NYPD Muslim Spying Lawsuit Reinstated: Targeting Islam Is Like Going After
Claims that accuse New York City police of profiling Muslims for surveillance are “valid”, the U.S. Court of Appeals for the 3rd Circuit announced Tuesday, acknowledging that complaints by New Jersey Muslims have legitimacy in the court of law.
A U.S. District Court dismissed the lawsuit in February 2014, claiming that the likely motive of surveillance was to find terrorists hiding among law-abiding Muslims and that harm would have been caused not by the police but by The Associated Press, for exposing the surveillance.
The Police Department, in a program created after the September 11, 2001, terrorist attacks, sent plainclothes detectives into Muslim neighborhoods in New York City and elsewhere, tracked the activities of Muslims and built files on individuals, all in the interest of obtaining early warnings about terrorism plots. “Jewish-Americans during the Red Scare, African-Americans during the Civil Rights Movement, and Japanese-Americans during World War II are examples that readily spring to mind”, Ambro wrote.
A spokesperson for the City Law Department says it was reviewing the decision and declined to comment further.
Their lawyer, Baher Azmy, said Tuesday’s ruling affirmed that police can not use religion and courts can not accept untested national security claims as justification for spying.
In a related lawsuit in Brooklyn, New York has reached a tentative settlement with a group of Muslims, but the parties have asked the court to postpone approval until next month while they iron out final details. Even when we narrow the many to a class or group, that narrowing-here to those affiliated with a major worldwide religion-is not near enough under our Constitution.
In Tuesday’s decision, the appellate court wrote: “What occurs here in one guise is not new”.
“We have been down similar roads before,” he declared, quoting arguments used to argue against the internment of Japanese-Americans during World War II. “Muslim-Americans were the innocent community in this matter, and lo and behold their civil rights should be protected like everyone else”. Katon said the ruling establishes “in no uncertain terms” that a national crisis can not be held up as an excuse to discriminate against a minority group.
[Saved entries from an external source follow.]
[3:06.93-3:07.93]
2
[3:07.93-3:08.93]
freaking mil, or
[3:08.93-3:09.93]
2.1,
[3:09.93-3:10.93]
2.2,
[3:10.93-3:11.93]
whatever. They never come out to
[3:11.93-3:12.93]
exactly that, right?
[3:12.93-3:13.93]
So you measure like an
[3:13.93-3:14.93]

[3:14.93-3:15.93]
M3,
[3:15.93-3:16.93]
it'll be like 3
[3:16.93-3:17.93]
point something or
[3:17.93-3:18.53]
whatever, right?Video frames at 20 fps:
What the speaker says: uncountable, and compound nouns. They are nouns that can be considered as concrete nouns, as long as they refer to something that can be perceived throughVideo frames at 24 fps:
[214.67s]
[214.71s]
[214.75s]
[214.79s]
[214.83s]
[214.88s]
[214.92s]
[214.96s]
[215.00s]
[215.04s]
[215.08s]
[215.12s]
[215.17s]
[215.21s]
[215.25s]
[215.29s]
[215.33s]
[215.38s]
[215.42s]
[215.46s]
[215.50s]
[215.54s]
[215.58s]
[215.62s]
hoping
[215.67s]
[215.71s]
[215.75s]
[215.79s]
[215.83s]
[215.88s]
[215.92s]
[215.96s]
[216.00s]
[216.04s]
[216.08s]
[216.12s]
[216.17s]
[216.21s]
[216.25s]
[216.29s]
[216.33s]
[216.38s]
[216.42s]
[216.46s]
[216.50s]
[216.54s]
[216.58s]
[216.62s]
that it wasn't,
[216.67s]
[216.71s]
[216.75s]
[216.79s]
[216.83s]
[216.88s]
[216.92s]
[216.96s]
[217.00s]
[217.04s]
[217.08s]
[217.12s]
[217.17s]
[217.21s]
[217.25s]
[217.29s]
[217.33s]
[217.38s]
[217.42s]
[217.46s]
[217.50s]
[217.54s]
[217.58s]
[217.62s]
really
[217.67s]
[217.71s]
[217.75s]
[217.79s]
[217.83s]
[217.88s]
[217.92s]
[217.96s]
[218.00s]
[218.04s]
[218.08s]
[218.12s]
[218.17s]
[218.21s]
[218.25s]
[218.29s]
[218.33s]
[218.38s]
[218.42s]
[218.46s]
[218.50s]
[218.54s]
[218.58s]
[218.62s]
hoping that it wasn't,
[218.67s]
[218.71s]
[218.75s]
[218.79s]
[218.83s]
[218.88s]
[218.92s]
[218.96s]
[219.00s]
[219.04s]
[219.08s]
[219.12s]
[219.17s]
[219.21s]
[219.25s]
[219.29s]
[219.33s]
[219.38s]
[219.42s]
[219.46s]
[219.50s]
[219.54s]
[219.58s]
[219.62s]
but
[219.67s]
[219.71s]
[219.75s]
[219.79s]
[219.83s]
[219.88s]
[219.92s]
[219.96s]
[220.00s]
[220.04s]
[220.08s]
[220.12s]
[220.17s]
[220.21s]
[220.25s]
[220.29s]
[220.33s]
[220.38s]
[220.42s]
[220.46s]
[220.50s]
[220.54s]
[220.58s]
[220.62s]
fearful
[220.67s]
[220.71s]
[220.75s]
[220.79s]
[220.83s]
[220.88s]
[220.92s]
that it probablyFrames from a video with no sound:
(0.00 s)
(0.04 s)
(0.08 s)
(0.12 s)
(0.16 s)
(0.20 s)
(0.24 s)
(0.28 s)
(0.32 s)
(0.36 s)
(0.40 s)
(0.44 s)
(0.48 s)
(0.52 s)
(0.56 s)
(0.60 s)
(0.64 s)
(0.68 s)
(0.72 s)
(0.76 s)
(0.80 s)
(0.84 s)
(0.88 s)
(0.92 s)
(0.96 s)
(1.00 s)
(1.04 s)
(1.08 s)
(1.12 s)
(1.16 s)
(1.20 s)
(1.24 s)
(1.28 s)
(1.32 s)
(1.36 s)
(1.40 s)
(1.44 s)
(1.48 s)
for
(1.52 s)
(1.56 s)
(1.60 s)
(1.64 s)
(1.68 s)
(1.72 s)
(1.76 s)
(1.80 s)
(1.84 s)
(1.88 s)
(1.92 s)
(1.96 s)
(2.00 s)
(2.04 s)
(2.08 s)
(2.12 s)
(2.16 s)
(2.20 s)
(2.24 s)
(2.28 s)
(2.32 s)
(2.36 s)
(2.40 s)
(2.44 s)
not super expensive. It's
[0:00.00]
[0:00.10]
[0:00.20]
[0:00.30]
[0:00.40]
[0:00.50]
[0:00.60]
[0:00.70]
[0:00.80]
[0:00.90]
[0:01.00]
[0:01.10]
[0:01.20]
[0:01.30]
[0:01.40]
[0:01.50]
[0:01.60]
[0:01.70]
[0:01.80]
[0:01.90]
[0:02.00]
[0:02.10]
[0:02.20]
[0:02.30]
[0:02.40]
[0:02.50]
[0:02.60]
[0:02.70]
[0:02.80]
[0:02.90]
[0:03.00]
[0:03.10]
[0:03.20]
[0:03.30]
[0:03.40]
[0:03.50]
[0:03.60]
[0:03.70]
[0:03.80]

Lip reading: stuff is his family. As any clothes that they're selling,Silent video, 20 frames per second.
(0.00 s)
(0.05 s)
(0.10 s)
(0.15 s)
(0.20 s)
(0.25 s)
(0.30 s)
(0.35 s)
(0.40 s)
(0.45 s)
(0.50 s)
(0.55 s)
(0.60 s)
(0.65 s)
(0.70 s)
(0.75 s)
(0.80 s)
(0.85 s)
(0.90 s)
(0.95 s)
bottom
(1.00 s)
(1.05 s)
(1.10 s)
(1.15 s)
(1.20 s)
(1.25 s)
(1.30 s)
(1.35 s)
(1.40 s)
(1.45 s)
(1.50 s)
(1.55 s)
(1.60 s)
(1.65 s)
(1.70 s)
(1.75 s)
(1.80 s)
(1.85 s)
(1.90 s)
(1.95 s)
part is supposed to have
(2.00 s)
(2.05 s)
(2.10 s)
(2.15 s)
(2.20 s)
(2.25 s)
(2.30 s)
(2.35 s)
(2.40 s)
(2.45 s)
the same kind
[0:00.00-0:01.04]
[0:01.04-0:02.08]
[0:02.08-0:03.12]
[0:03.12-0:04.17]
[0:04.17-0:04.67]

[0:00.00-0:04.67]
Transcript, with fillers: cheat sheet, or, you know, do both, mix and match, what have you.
The monitoring has included video surveillance of mosques, photographing license plates, community mapping, and infiltration by undercover officers and informants of places of worship, student associations, and businesses. Intelligence reports cited in the suit include mentions of a local business’ intention to close for Friday prayers and a regular meeting by members of a New Jersey mosque at Dunkin’ Donuts. “I am so pleased the court recognized our claim that the NYPD is violating our basic rights as Americans and were wrong to do so”.
As the Two-Way reported, the NYPD announced a year ago that it was disbanding the special unit, known as the Demographics Unit, that was formed in 2003 and carried out surveillance of Muslim groups.
He asserted no one should be spied on and treated like a suspect simply due to their faith.